Niekiepski. Chociaż spodziewałem się, że będzie bardziej trzymał w napięciu. W końcu wszechświat zaraz eksploduje! A tu - żadnej presji. Dopiero pod koniec jest nerwówka.
Poza tym... głos Bena. Kajetan przechodzi chyba mutację, o słychać. Niestey odbija się to na całej jakości dubbingu.
Dzić w Cartoon Network leciała wersja, w której Ben pokonuje doktora Animo za pomocą kosmity Inferno. Istnieją jeszcze 2 wersje tego filmu, gdzie Ben używa dwóch innych kosmitów. CN puści pozostałe wersje za kilka dni, także z oceną wstrzymam się, aż je obejrzę.
I to 2 razy tak sie stało.
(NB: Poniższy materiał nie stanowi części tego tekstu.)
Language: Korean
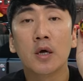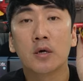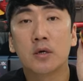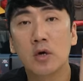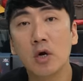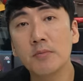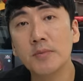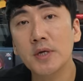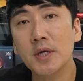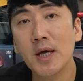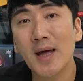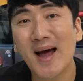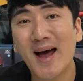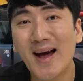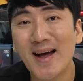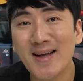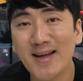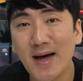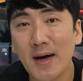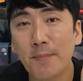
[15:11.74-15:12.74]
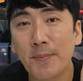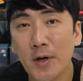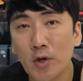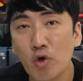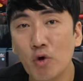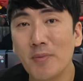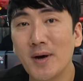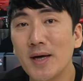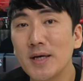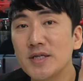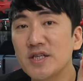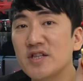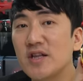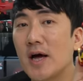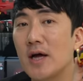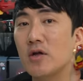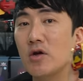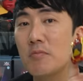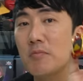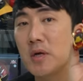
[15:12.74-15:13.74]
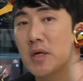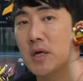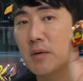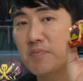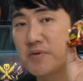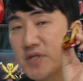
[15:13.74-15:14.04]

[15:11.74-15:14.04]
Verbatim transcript: 그럼 이게 아까 베노마이즈드 아이언맨이랑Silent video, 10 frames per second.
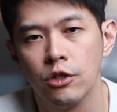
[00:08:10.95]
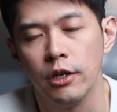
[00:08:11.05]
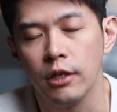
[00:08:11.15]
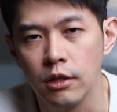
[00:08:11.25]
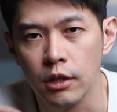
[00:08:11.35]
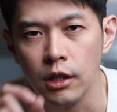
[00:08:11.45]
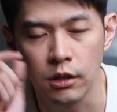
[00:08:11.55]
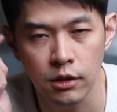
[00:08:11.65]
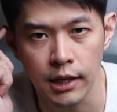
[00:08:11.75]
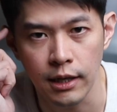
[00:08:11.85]
所以
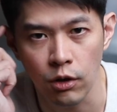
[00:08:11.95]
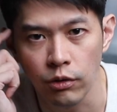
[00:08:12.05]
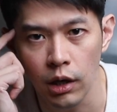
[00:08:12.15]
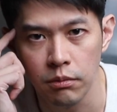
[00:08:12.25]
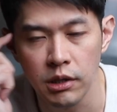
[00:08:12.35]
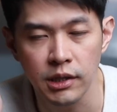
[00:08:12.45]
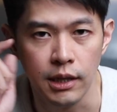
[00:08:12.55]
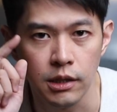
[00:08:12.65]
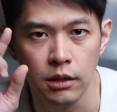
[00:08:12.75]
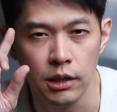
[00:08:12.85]
你在头脑里面
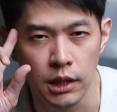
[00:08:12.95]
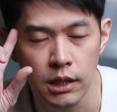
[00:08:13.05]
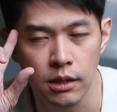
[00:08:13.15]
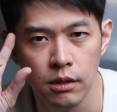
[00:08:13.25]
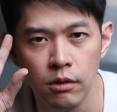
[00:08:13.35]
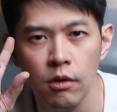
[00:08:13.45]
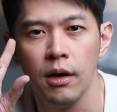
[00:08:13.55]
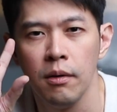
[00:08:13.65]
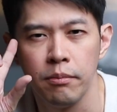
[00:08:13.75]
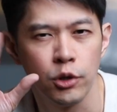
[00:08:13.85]
产生了一丝
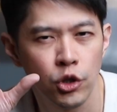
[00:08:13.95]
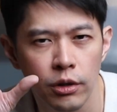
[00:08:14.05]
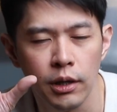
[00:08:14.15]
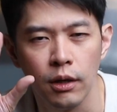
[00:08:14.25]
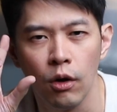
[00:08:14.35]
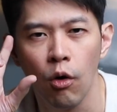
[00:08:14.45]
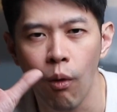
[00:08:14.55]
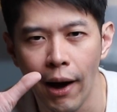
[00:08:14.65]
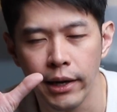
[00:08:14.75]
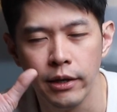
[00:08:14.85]
不确定、
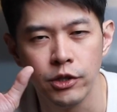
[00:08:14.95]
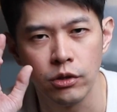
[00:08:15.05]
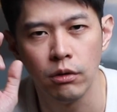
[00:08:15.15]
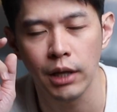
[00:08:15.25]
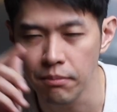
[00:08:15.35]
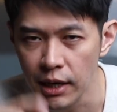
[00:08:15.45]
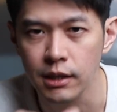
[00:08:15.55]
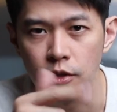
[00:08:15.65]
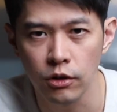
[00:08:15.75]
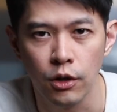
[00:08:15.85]
怀疑的时候，他马
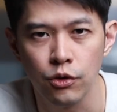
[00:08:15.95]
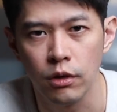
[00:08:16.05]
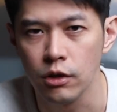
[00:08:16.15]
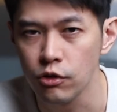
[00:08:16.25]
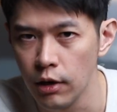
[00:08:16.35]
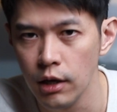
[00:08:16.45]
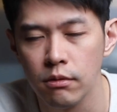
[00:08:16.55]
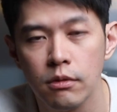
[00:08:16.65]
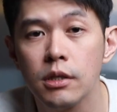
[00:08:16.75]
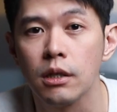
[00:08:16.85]
上就告诉你说：“哎，
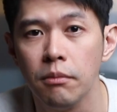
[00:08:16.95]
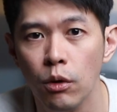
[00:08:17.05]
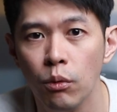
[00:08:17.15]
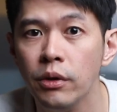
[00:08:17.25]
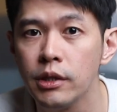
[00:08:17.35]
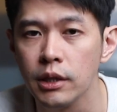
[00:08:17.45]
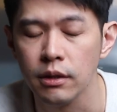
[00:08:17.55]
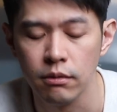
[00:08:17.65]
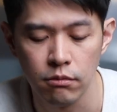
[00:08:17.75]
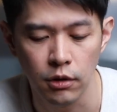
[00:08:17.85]
这个没有问
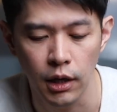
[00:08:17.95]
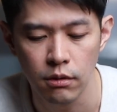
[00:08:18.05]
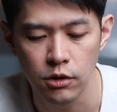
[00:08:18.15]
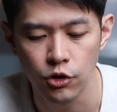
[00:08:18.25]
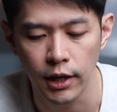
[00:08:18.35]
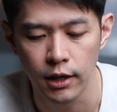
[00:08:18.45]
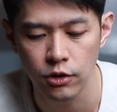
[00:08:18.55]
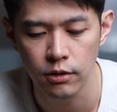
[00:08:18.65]
题。” OK，继续看下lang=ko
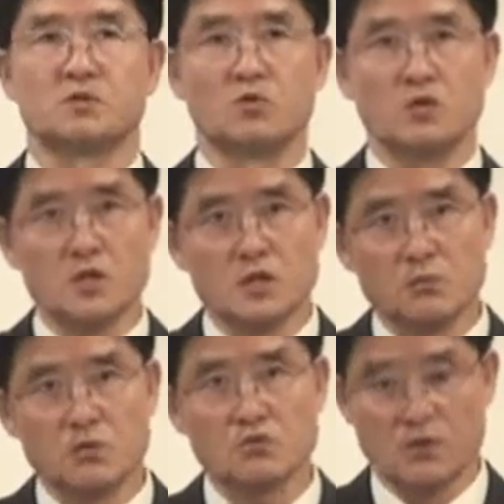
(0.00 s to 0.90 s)
우리의
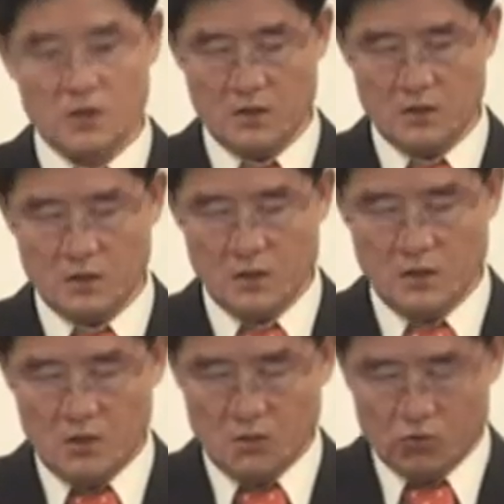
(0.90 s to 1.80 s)
건물 속에,
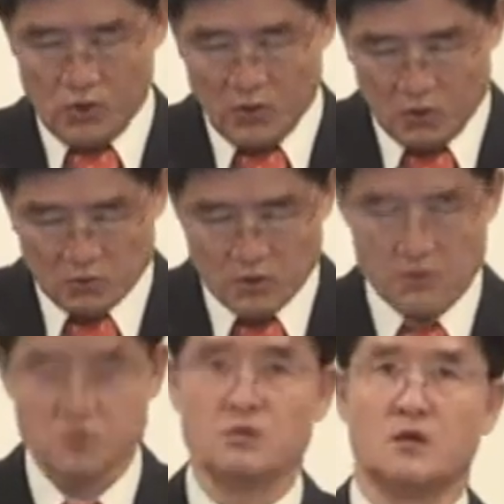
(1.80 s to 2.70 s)
우리의
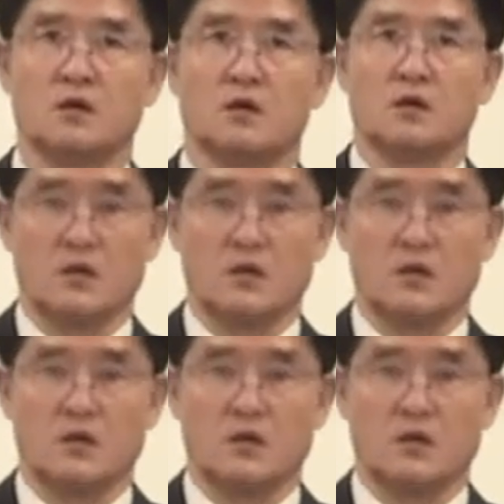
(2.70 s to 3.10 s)
공동체 속에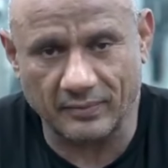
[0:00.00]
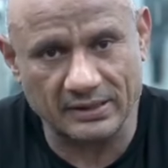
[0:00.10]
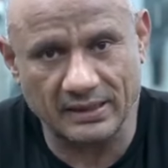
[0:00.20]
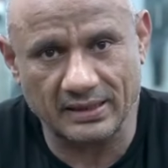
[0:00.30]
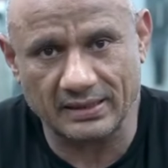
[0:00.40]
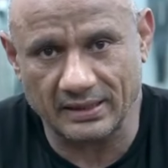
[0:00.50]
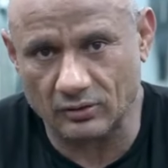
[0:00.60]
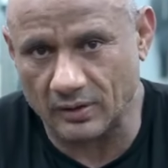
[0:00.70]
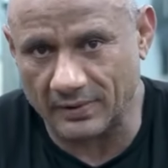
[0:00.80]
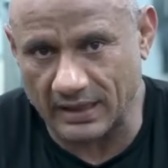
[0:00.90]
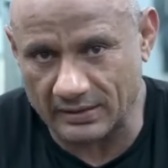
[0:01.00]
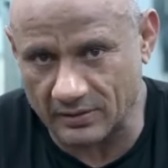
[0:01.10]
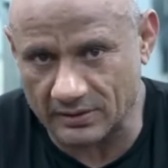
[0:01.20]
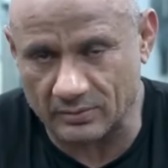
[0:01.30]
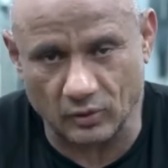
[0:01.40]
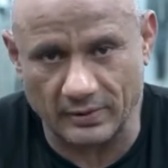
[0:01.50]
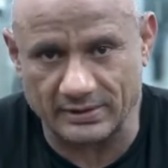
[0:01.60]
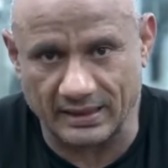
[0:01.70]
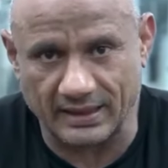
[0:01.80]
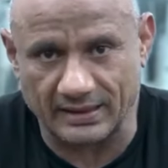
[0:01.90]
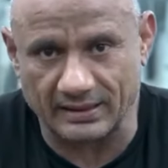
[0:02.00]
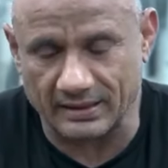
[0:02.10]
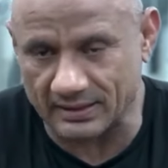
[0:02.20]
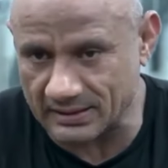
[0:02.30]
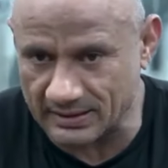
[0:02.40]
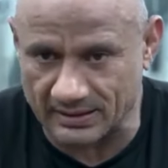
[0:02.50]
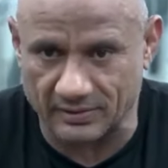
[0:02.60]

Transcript: बस ये है कि एक दो हम आइसोलेशन मूवमेंट ज़्यादा ऐड कर देते हैं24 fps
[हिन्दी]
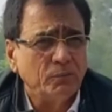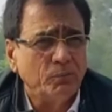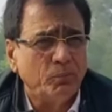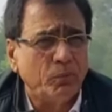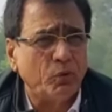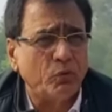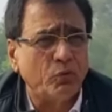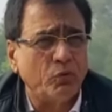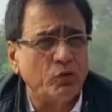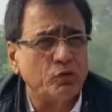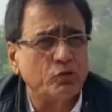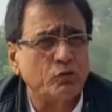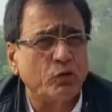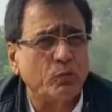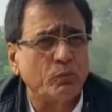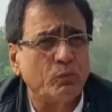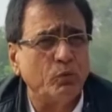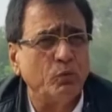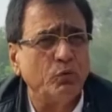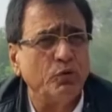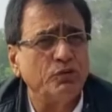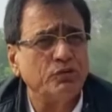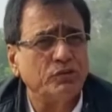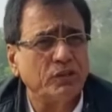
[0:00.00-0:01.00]
भुवनेश्वर
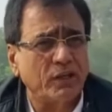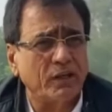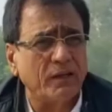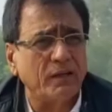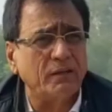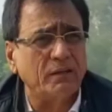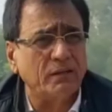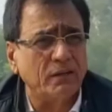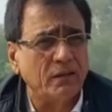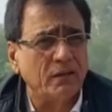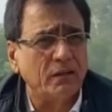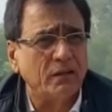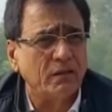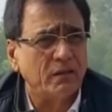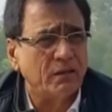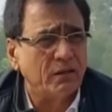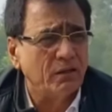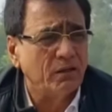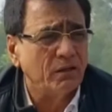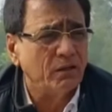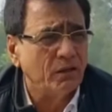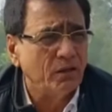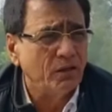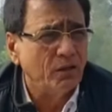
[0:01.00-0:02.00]
में उड़ीसा के
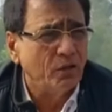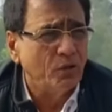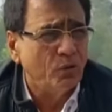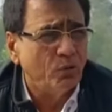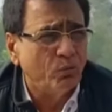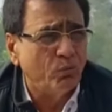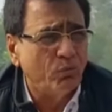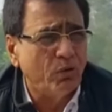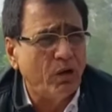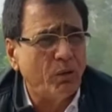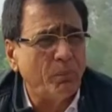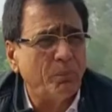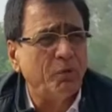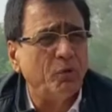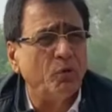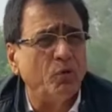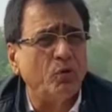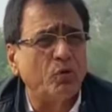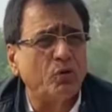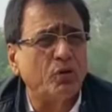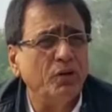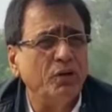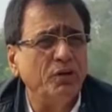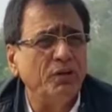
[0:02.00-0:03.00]
अंदर वहाँ पे
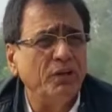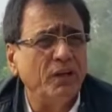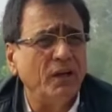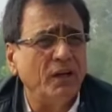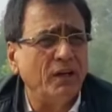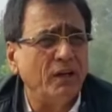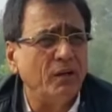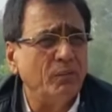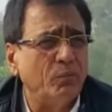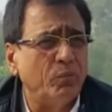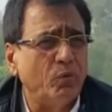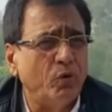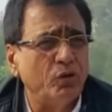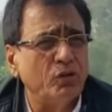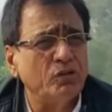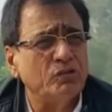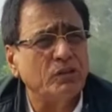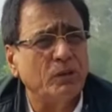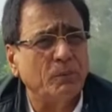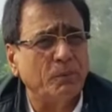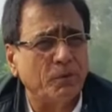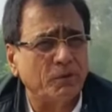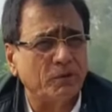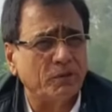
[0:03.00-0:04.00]
हॉकी इंडिया ने बहुत
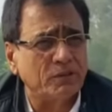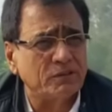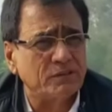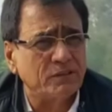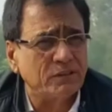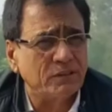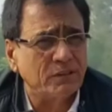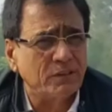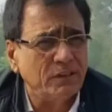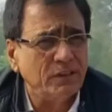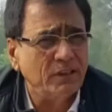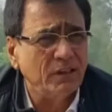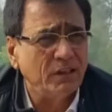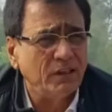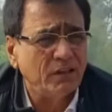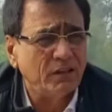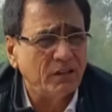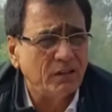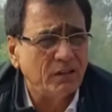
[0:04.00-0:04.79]
अच्छा प्रदर्शन कियाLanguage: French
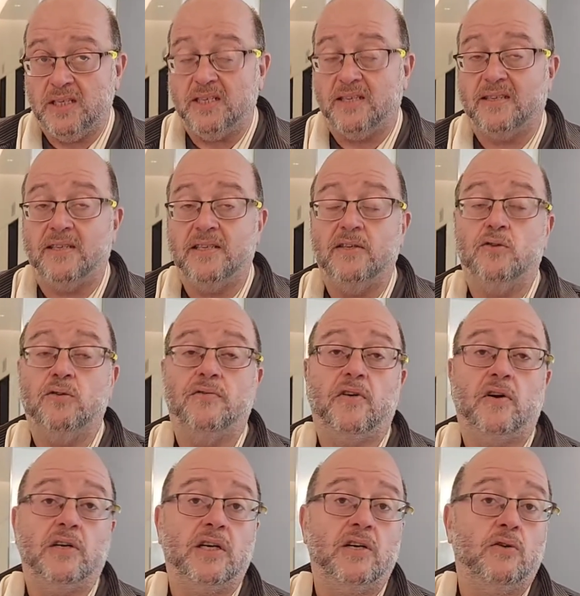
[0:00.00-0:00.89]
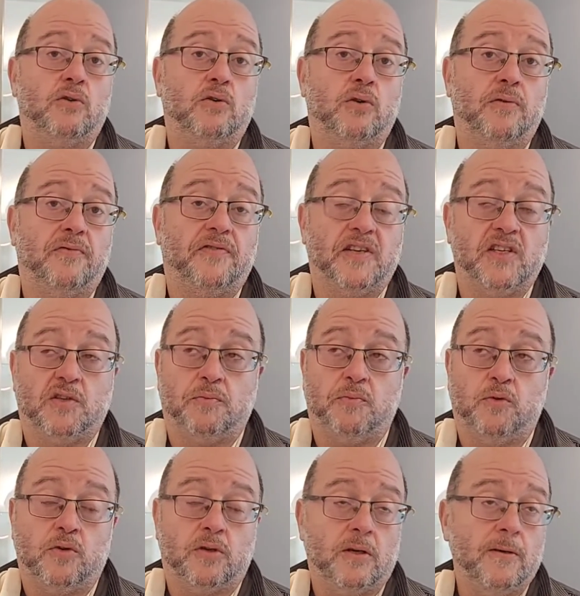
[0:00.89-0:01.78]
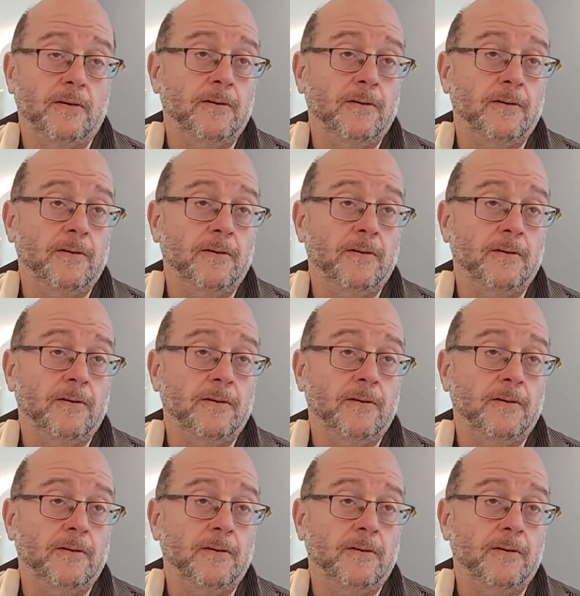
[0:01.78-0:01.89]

ici, devant les locaux Facebook.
W kilku odcinkach 3 serii też nazywali siebie bratem i siostrą.
Ciekawostka, że działo się tak w odcinkach, do których dialogi pisał Dariusz Dunowski...
Oni są ze sobą bliżej niż przeciętne kuzynostwo. Kochają się jak brat i siostra i to widać przez wszystkie oryginalne serie aż do filmów life action. Dopiero te nowsze animacje straciły wszystkie wartości poprzednich części, ale to nie tylko odnośnie rodzinnych więzów niestety.
co za różnica siostra czy kuzynka - pochodzę z mazur i tam na siostrę cioteczną mówimy po prostu siostra a nie kuzynka.
A dla serialu nie robi to różnicy
Dokładnie, przecież to siostra. U nas też czasami mówię na jakąś kuzynkę "siostra" (wielkopolska) i jakoś nikogo to nie dziwi
oglądałem wersję czerwoną i niebieską (w czerwonej na początku ben jest inferno, a na niebieskiej-szybciorem), ale jeszcze nie oglądałem wersji złotej( gdzie na początku ben jest gałą). tylko ciekawe, że w wersji niebieskiej Gwen mówi na szybciora ,,Inferno''. a jeśli chodzi o siostrę i kuzynkę, to dla mnie to nie ma różnicy. do obejrzenia film na www.kreskoweczki.pl (wersja niebieska)
Z całym szacunkiem, ale fabuła tego filmu woła w swojej naiwności o pomstę do nieba.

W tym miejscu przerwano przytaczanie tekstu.